==== SOURCE DATA ====

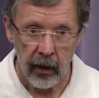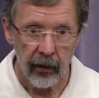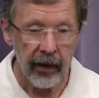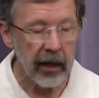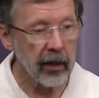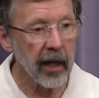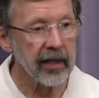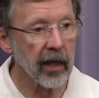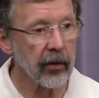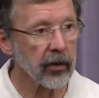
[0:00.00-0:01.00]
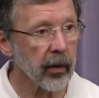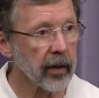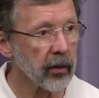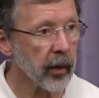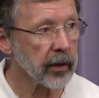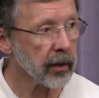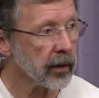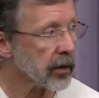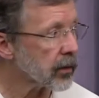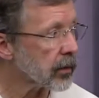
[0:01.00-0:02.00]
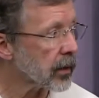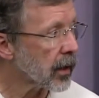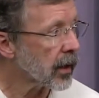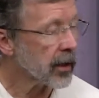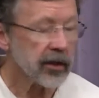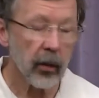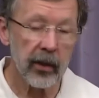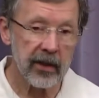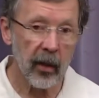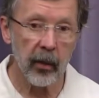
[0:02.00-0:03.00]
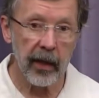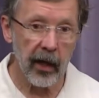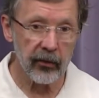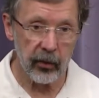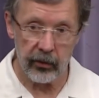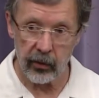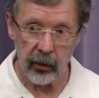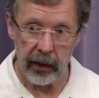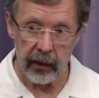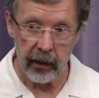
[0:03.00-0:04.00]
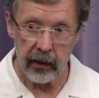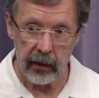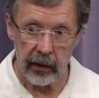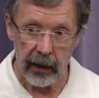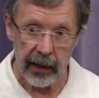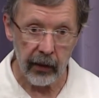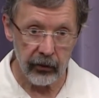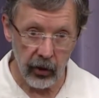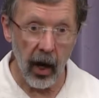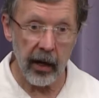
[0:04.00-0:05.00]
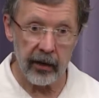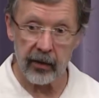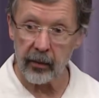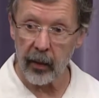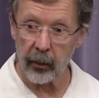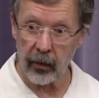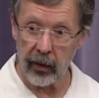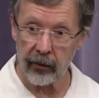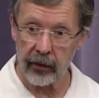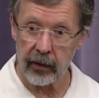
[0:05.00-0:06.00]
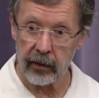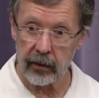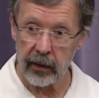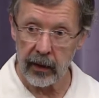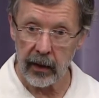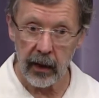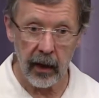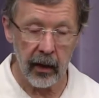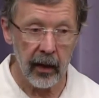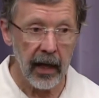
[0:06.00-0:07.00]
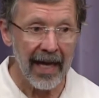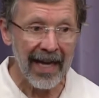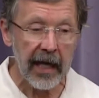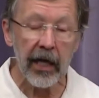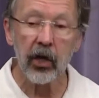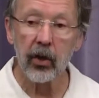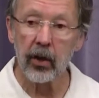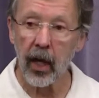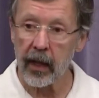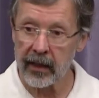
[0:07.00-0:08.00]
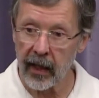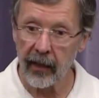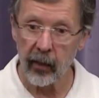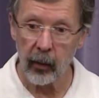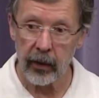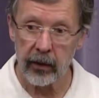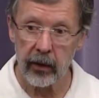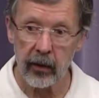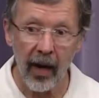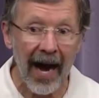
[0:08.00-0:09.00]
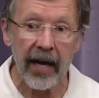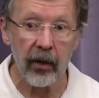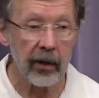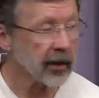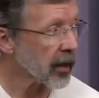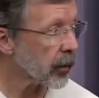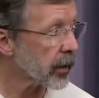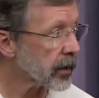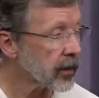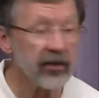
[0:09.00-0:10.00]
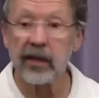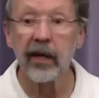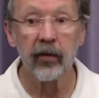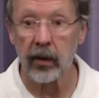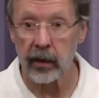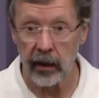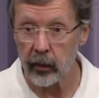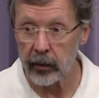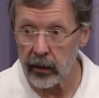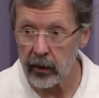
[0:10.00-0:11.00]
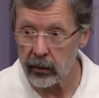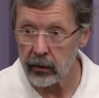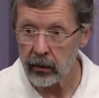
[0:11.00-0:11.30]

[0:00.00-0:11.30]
They could not tell the director what to do. So when somebody else was directing, and now John is a member of it, uh, he could not tell him what to do. I couldn't tell him what to do. Steve couldn't tell him what to do.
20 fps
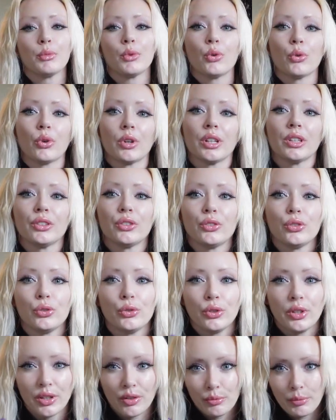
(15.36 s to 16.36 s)
going to
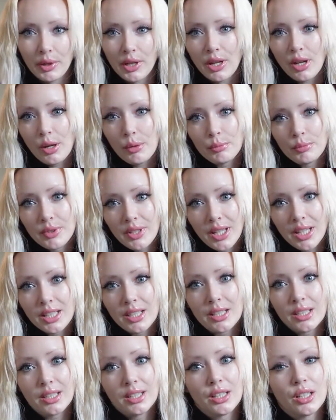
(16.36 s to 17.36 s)
give my
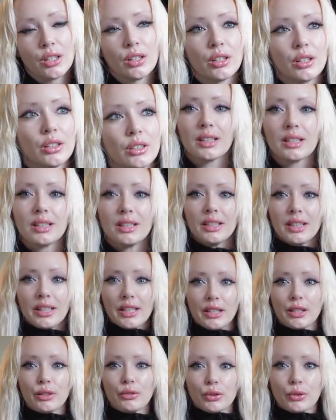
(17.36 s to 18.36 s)
updated
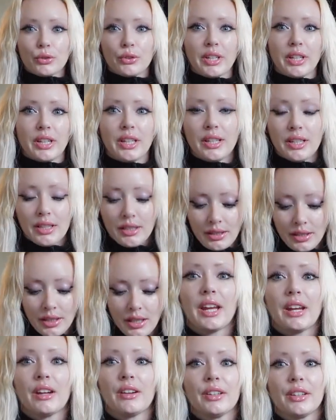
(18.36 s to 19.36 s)
cleaning routine,
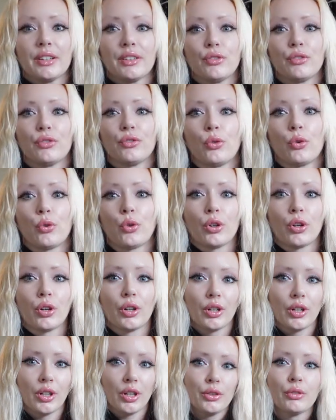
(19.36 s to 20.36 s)
caring
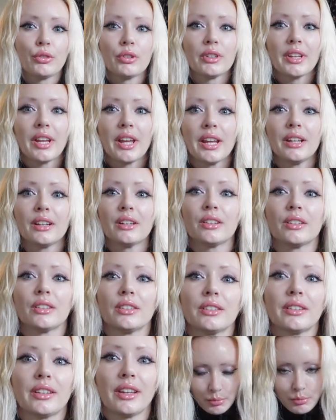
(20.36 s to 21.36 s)
for the
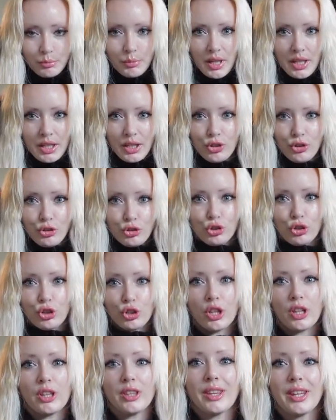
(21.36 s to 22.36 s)
retainers and making sure
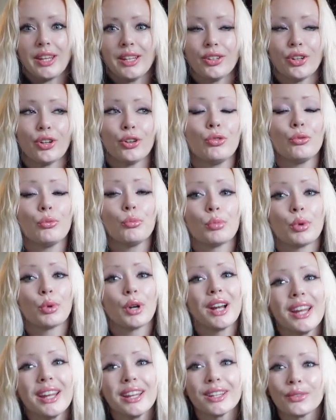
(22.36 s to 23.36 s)
that they don't
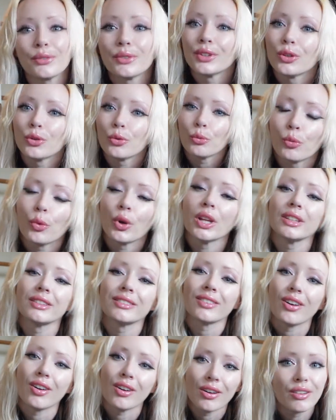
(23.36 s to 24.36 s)
break and we don't waste
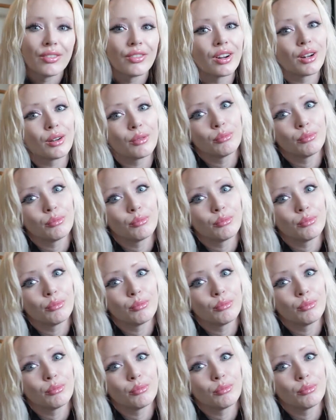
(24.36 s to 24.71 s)
all of our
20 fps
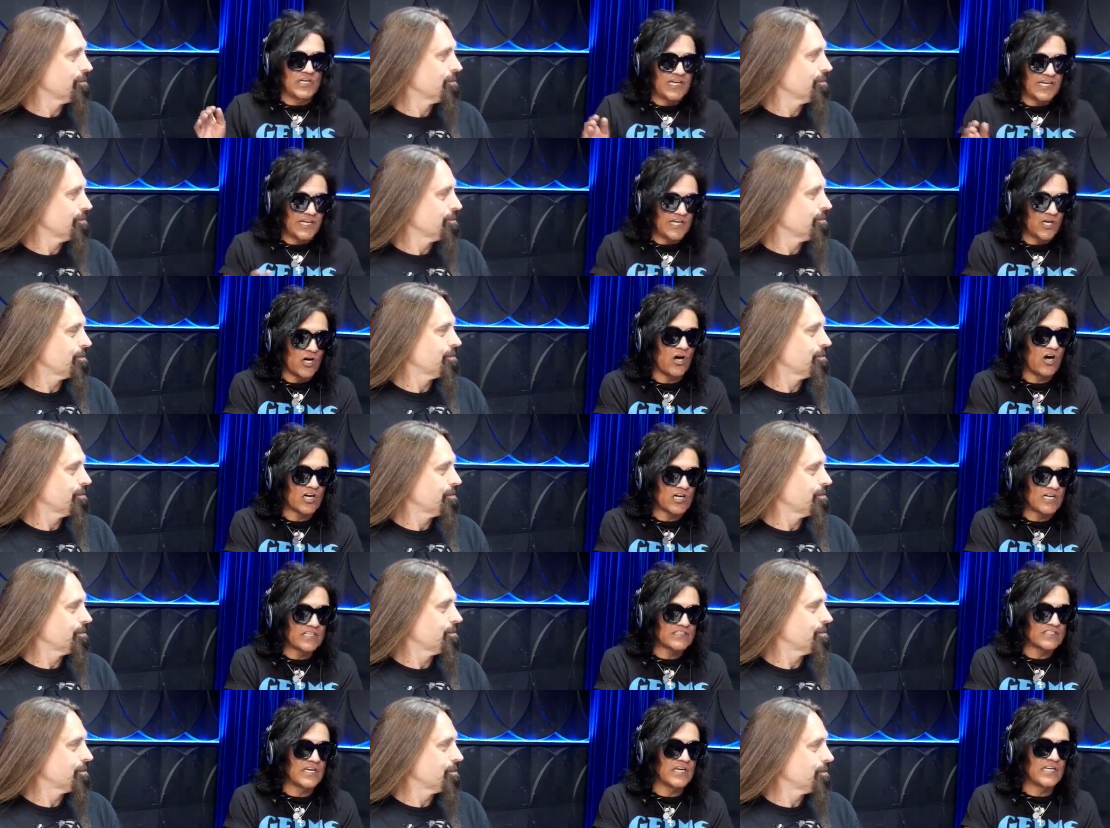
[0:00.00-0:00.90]
Speaker 1: It all
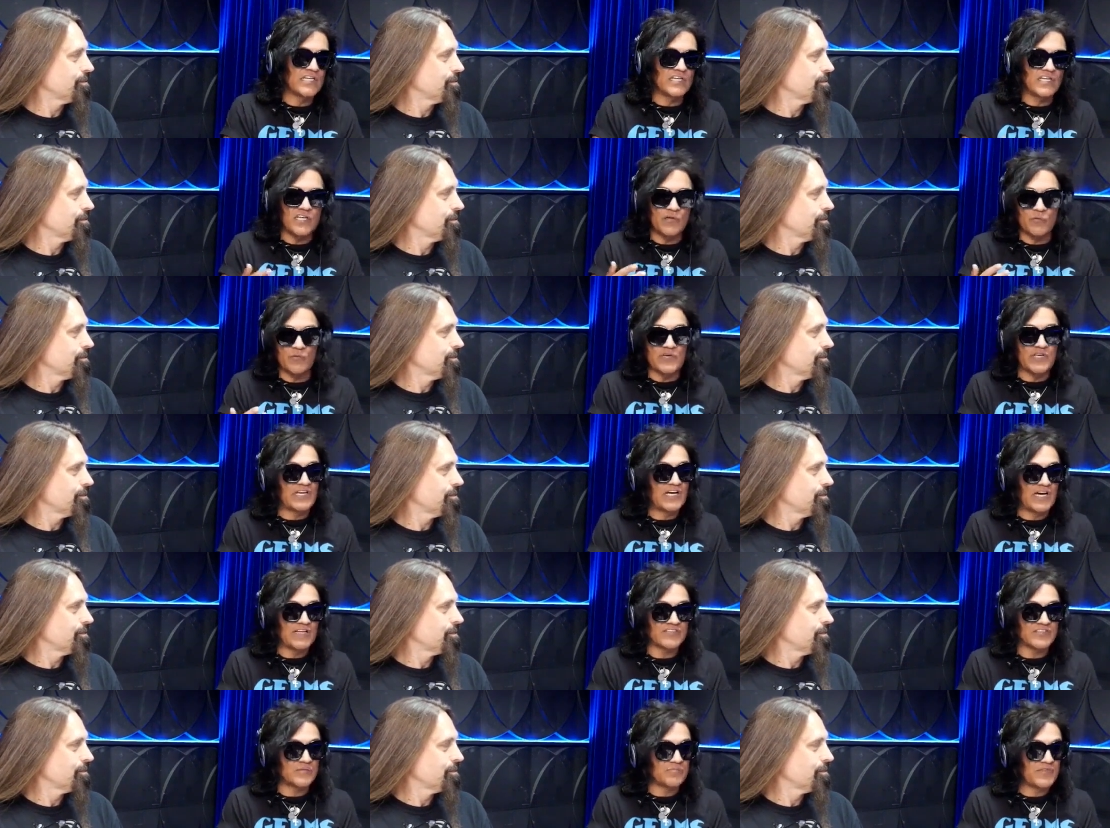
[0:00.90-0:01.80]
got done, and we
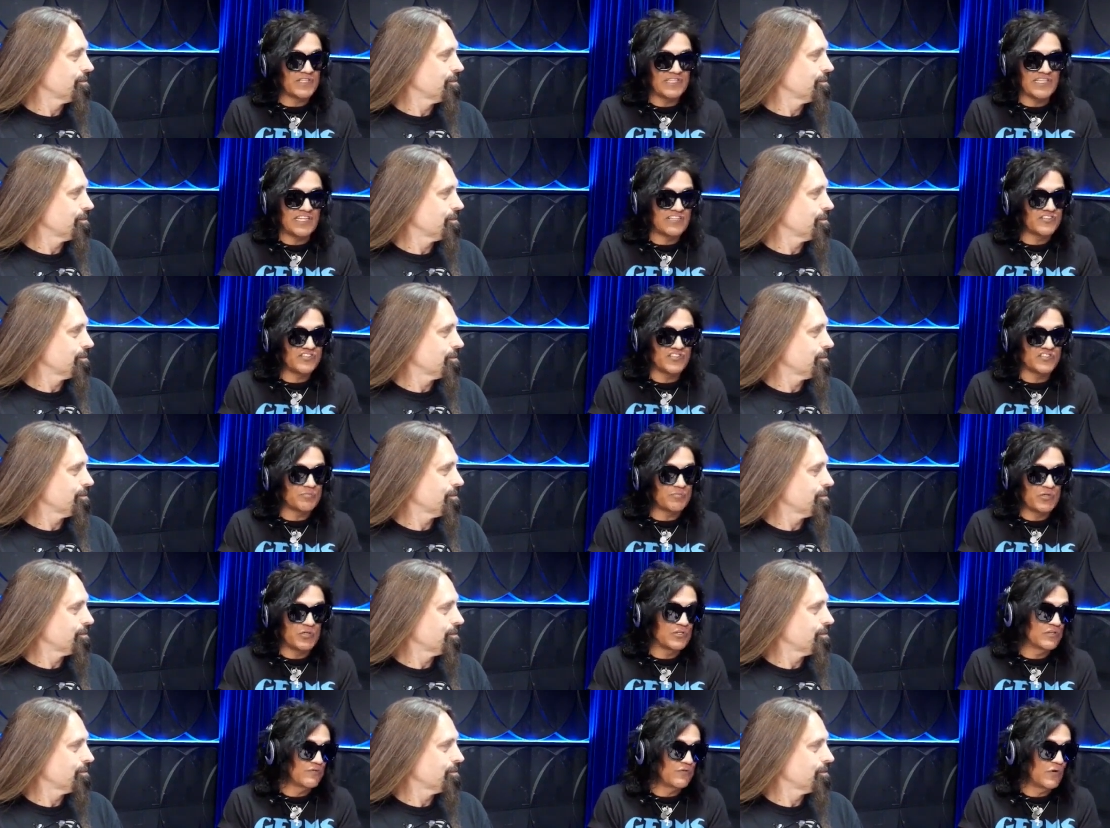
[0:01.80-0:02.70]
got something that's just
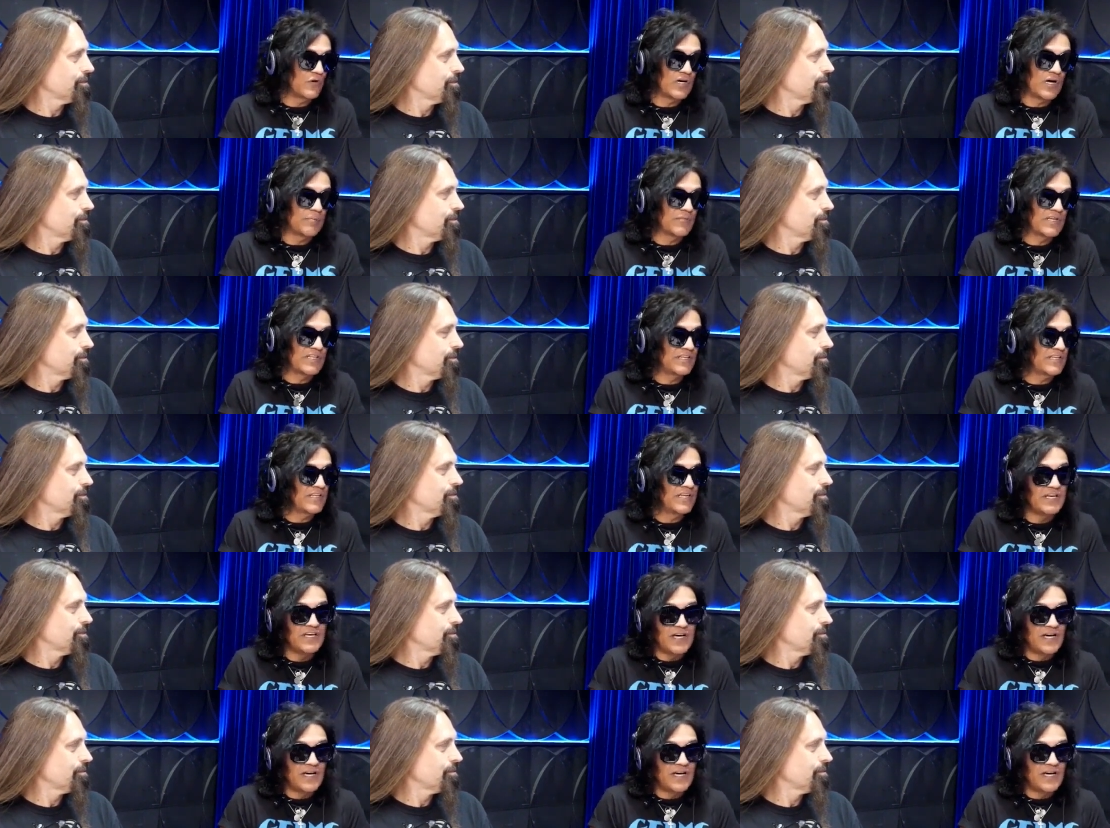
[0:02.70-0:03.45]
beautiful. I mean,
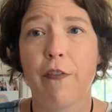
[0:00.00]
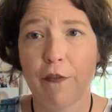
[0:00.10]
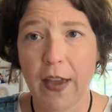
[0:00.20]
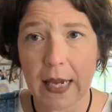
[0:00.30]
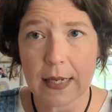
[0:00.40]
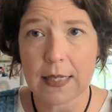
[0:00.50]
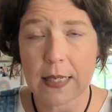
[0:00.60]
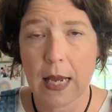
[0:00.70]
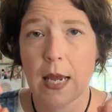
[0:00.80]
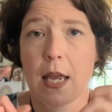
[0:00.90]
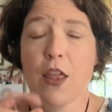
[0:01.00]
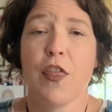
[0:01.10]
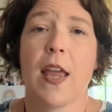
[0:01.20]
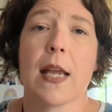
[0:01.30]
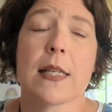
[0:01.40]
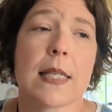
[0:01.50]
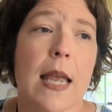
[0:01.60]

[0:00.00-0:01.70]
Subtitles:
fix things.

====

REQUIRED ACTION: The whole listing is to be retyped exactly, with its pictures removed.

ANSWER SPACE:
[0:00.00-0:01.00]
[0:01.00-0:02.00]
[0:02.00-0:03.00]
[0:03.00-0:04.00]
[0:04.00-0:05.00]
[0:05.00-0:06.00]
[0:06.00-0:07.00]
[0:07.00-0:08.00]
[0:08.00-0:09.00]
[0:09.00-0:10.00]
[0:10.00-0:11.00]
[0:11.00-0:11.30]

[0:00.00-0:11.30]
They could not tell the director what to do. So when somebody else was directing, and now John is a member of it, uh, he could not tell him what to do. I couldn't tell him what to do. Steve couldn't tell him what to do.
20 fps
(15.36 s to 16.36 s)
going to
(16.36 s to 17.36 s)
give my
(17.36 s to 18.36 s)
updated
(18.36 s to 19.36 s)
cleaning routine,
(19.36 s to 20.36 s)
caring
(20.36 s to 21.36 s)
for the
(21.36 s to 22.36 s)
retainers and making sure
(22.36 s to 23.36 s)
that they don't
(23.36 s to 24.36 s)
break and we don't waste
(24.36 s to 24.71 s)
all of our
20 fps
[0:00.00-0:00.90]
Speaker 1: It all
[0:00.90-0:01.80]
got done, and we
[0:01.80-0:02.70]
got something that's just
[0:02.70-0:03.45]
beautiful. I mean,
[0:00.00]
[0:00.10]
[0:00.20]
[0:00.30]
[0:00.40]
[0:00.50]
[0:00.60]
[0:00.70]
[0:00.80]
[0:00.90]
[0:01.00]
[0:01.10]
[0:01.20]
[0:01.30]
[0:01.40]
[0:01.50]
[0:01.60]

[0:00.00-0:01.70]
Subtitles:
fix things.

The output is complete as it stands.